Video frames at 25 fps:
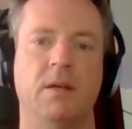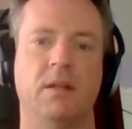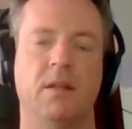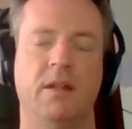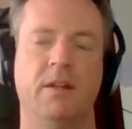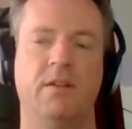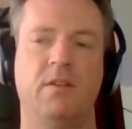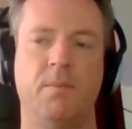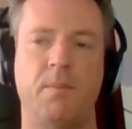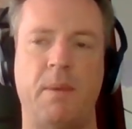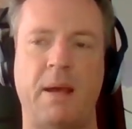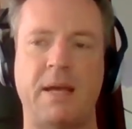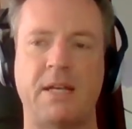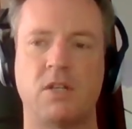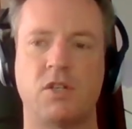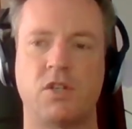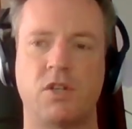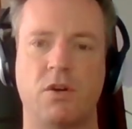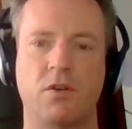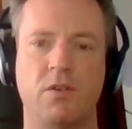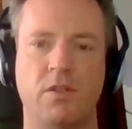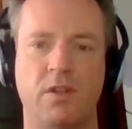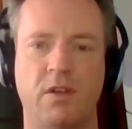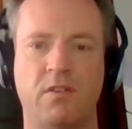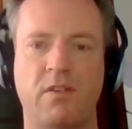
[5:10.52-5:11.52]
let's make
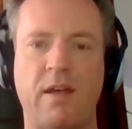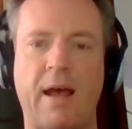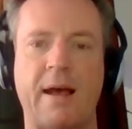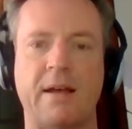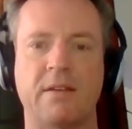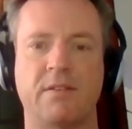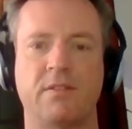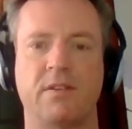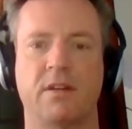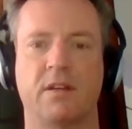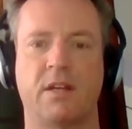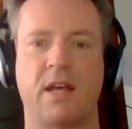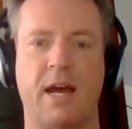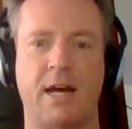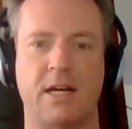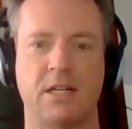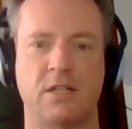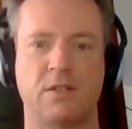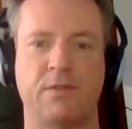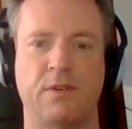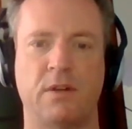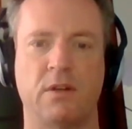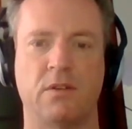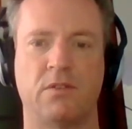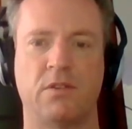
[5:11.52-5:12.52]
sure this asset
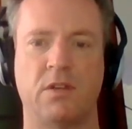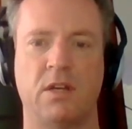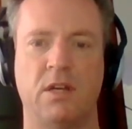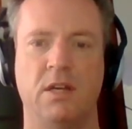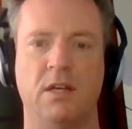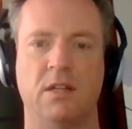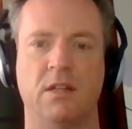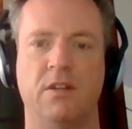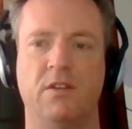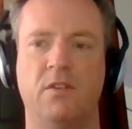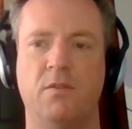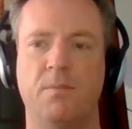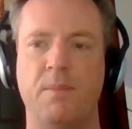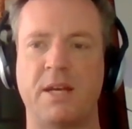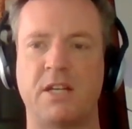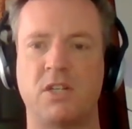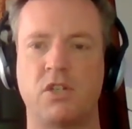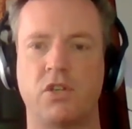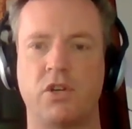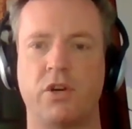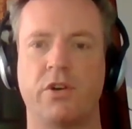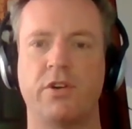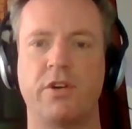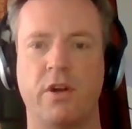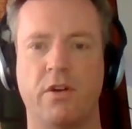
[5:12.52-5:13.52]
cash flows let's make
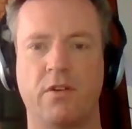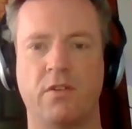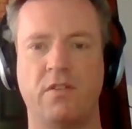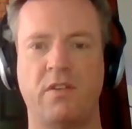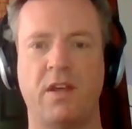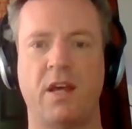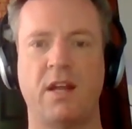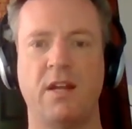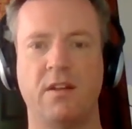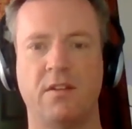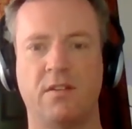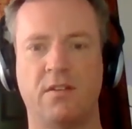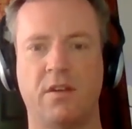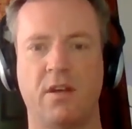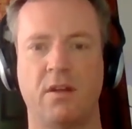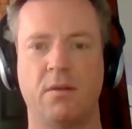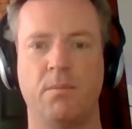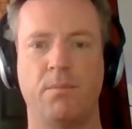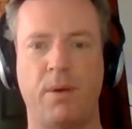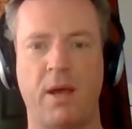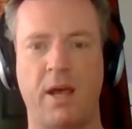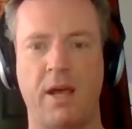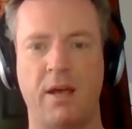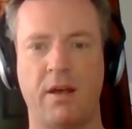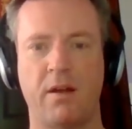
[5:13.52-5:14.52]
sure your tenants can
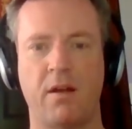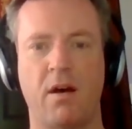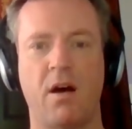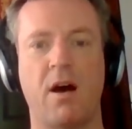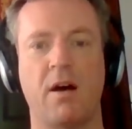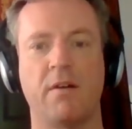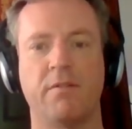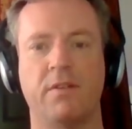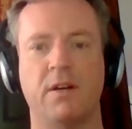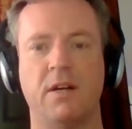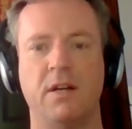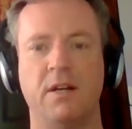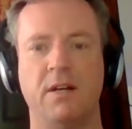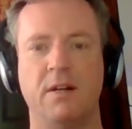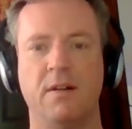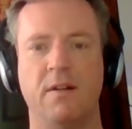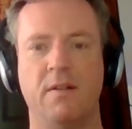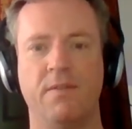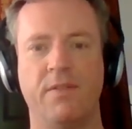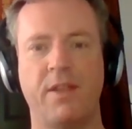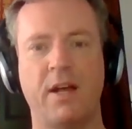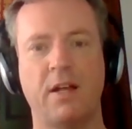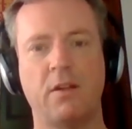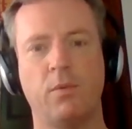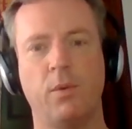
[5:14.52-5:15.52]
pay it off
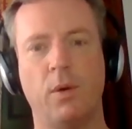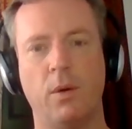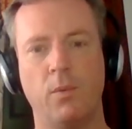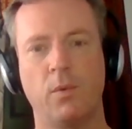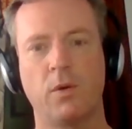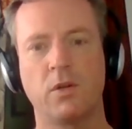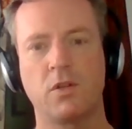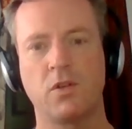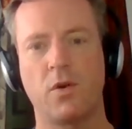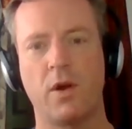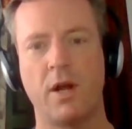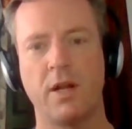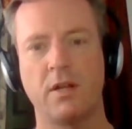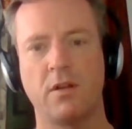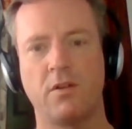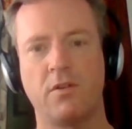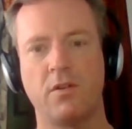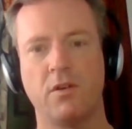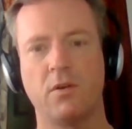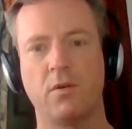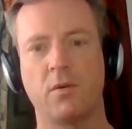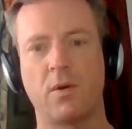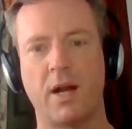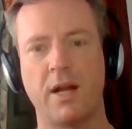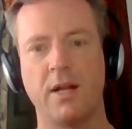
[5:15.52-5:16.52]
that's what we're trying to
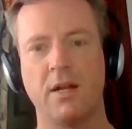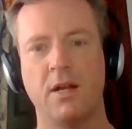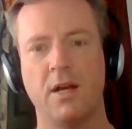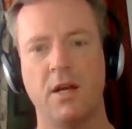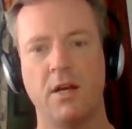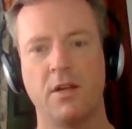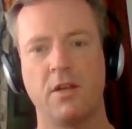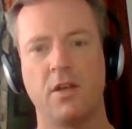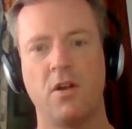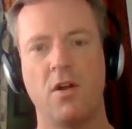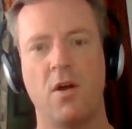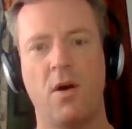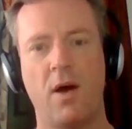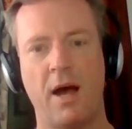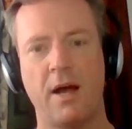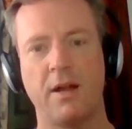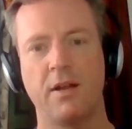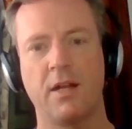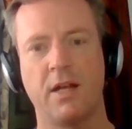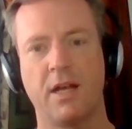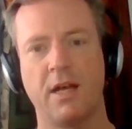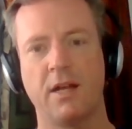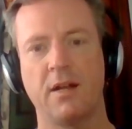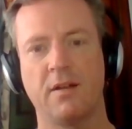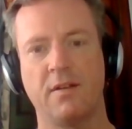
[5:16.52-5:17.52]
do right you know how
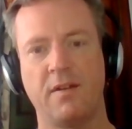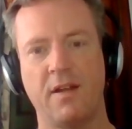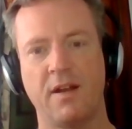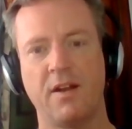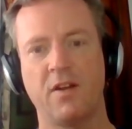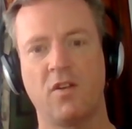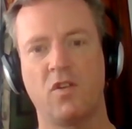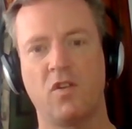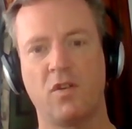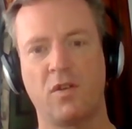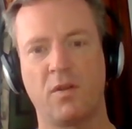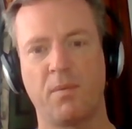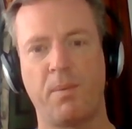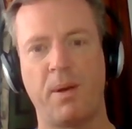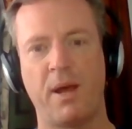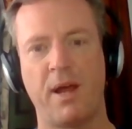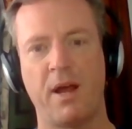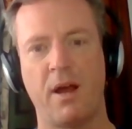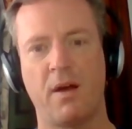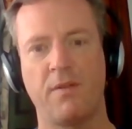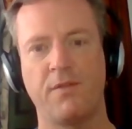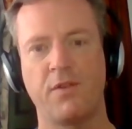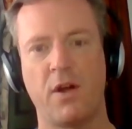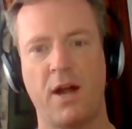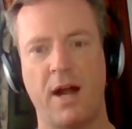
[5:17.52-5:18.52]
you get a tenant to pay
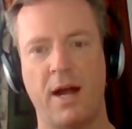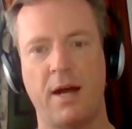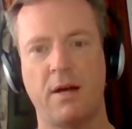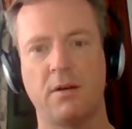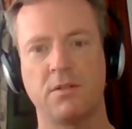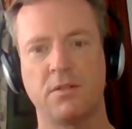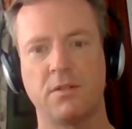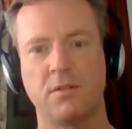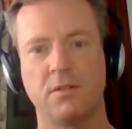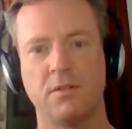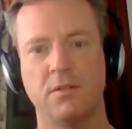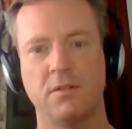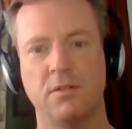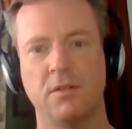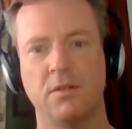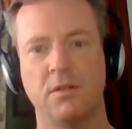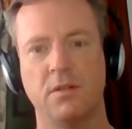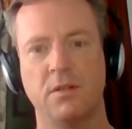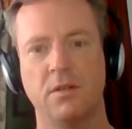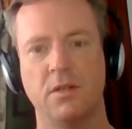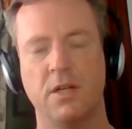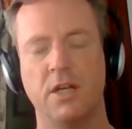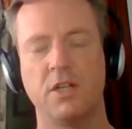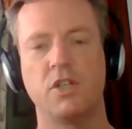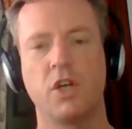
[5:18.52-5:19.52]
off your house
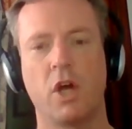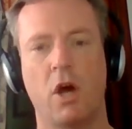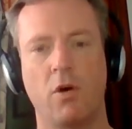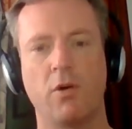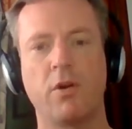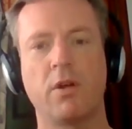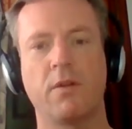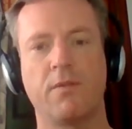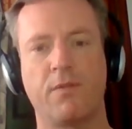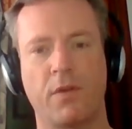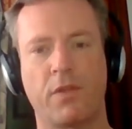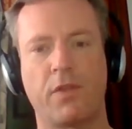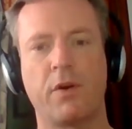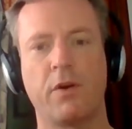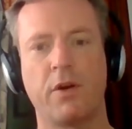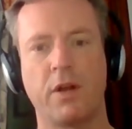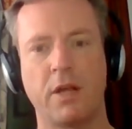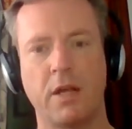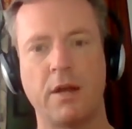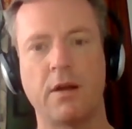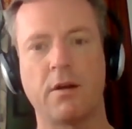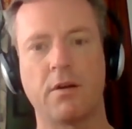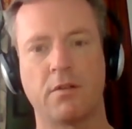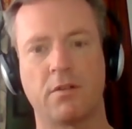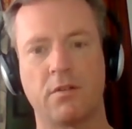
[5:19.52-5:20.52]
is you own it for 30
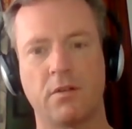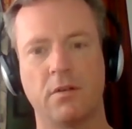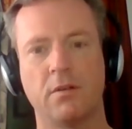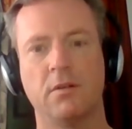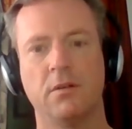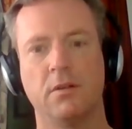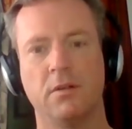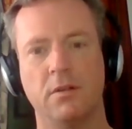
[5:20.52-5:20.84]
years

* * * * *

▶ What this task involves
Skip all pictures. Write out only the lines from the one containing "[5:14.52-5:15.52]" to the end of the listing above, inclusive, exactly as given.

▶ Solution for this exercise
[5:14.52-5:15.52]
pay it off
[5:15.52-5:16.52]
that's what we're trying to
[5:16.52-5:17.52]
do right you know how
[5:17.52-5:18.52]
you get a tenant to pay
[5:18.52-5:19.52]
off your house
[5:19.52-5:20.52]
is you own it for 30
[5:20.52-5:20.84]
years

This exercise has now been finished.